What do petroleum engineers want?

There are a number of relevant technologies to assist petroleum engineers in their quest for optimizing reservoir assets. The opportunities are there for:

  • 4-D HFI processing to detect potential flow barriers and pathways (micro-faulting, baffle zones, fracture, anisotropic orientation, etc.);
  • High-resolution (HR) prestack elastic inversion to describe reservoir static and dynamic rock and fluid properties;
  • High-density, high-resolution (HDHR) pore pressure prediction to understand the pressure changes of reservoirs and their depletion process (Figure 5);
  • Geomechanical study to evaluate the production effect in terms of compaction and dilation of reservoirs and surrounding rock formations (above, below and on both sides) since the influence can be far-reaching in distance from the well bore; and
  • Production and cash flow management though the reservoir model, reservoir simulation and history matching to better understand the interaction between rock and fluid properties, injection location and volume, and production volumes of different fluids.

The challenge for the geophysicists is to produce consistent results in a timely manner that eliminate changes that are not caused by production effects.

Engineers need to know from the seismic analysis what and where the flow units are at the start of production, and where the possible permeability barriers might exist.

Secondly, they need to know what is swept (depleted reservoir) and what is un-swept (virgin reservoir) and also be aware of any fluid phase changes.

The engineer’s simulation tools are required to be predictive for reservoir management and cash flow predictions. When it is successful, geophysics generally describes what is current at the time of any particular survey acquisition time.
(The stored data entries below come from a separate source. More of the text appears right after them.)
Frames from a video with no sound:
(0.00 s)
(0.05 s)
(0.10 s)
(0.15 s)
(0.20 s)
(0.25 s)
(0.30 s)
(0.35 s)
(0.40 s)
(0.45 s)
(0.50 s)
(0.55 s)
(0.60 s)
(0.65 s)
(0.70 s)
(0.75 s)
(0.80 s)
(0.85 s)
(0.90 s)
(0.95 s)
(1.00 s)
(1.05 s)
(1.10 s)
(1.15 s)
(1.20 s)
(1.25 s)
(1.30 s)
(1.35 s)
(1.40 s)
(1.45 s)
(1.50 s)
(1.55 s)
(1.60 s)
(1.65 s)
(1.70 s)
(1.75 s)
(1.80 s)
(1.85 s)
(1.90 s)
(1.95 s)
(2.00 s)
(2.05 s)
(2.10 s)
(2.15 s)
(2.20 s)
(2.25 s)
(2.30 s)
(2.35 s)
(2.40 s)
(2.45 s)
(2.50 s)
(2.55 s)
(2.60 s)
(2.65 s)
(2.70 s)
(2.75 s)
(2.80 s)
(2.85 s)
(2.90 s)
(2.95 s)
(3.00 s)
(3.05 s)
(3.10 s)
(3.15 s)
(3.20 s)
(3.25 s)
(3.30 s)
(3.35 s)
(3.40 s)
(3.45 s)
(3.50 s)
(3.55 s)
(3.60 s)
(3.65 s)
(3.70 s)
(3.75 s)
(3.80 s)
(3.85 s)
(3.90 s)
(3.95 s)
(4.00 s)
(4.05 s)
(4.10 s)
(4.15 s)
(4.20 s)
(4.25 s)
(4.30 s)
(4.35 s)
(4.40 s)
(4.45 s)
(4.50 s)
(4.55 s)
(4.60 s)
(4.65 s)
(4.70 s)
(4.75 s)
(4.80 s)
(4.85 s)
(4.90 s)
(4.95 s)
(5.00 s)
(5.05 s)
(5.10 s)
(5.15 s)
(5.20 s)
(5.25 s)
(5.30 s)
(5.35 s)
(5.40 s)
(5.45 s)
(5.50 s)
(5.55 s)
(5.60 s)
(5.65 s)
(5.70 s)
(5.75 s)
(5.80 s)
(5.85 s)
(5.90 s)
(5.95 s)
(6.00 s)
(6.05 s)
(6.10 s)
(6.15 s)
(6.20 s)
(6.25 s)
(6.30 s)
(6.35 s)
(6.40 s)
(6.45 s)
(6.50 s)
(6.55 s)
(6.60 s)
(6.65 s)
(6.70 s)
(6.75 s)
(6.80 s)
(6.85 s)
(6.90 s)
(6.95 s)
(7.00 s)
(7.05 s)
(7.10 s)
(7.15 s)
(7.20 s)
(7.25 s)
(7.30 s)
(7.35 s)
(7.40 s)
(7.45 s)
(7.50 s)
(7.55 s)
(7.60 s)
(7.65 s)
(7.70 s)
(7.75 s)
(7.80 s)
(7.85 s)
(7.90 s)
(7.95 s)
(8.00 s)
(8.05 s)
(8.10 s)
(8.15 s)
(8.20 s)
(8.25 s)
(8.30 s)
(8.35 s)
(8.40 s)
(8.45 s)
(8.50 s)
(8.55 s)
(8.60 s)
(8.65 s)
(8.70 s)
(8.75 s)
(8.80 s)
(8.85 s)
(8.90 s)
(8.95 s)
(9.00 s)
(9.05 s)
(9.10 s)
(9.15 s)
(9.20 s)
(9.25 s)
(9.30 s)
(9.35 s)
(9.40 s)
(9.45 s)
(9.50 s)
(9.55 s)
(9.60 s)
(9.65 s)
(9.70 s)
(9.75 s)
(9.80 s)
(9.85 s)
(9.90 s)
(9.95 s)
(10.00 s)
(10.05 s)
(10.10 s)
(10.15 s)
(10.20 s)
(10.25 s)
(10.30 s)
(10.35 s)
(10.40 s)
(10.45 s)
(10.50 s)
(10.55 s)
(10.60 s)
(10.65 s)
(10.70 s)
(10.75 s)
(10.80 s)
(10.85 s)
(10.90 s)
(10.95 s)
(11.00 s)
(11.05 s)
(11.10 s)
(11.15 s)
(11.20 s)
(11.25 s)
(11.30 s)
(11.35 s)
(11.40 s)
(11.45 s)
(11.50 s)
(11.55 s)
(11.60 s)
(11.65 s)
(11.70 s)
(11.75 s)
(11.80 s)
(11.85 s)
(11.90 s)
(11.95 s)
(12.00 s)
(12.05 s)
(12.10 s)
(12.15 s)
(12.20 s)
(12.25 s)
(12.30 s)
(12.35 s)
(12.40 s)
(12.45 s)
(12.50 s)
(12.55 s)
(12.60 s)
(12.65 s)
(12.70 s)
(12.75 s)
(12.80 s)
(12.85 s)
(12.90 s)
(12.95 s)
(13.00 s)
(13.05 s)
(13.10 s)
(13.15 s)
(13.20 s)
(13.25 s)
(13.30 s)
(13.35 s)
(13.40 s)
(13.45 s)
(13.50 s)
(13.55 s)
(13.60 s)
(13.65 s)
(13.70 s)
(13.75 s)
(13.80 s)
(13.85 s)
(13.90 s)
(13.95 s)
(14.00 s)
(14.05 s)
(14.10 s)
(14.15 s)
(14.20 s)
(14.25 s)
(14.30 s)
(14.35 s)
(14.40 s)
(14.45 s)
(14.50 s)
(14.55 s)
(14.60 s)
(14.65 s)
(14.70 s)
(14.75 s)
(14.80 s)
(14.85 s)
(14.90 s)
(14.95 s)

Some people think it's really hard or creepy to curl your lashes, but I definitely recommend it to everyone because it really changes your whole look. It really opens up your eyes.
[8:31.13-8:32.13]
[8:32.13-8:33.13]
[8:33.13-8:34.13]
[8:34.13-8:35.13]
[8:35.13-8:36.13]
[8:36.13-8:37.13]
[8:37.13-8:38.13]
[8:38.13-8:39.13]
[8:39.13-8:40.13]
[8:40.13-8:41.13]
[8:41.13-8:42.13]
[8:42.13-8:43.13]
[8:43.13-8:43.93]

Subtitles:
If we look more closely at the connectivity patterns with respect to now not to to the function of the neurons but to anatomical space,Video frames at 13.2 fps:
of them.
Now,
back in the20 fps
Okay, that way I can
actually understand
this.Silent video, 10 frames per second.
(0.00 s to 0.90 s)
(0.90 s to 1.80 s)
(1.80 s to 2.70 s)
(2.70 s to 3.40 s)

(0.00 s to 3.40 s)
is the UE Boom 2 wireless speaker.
In most cases, the value of geophysically derived dynamic reservoir information is reduced as a function of time from the moment of acquisition. Being able to evaluate those data quickly is vital for proper field management. The reservoir is a most dynamic environment, and engineers need to manage the reservoir rapidly in order to keep profitability optimized.

Conclusion

All indications are that 4-D techniques are becoming established and eventually routine for many companies with large volumes of offshore or onshore assets. Many of these companies are already or soon will be short of oil reserves. Enhancing recovery by using time-lapse technology has helped to increase reservoir recovery factors significantly. Many of the major oil companies’ decisions that have been aided by 4-D input have already paid handsome dividends.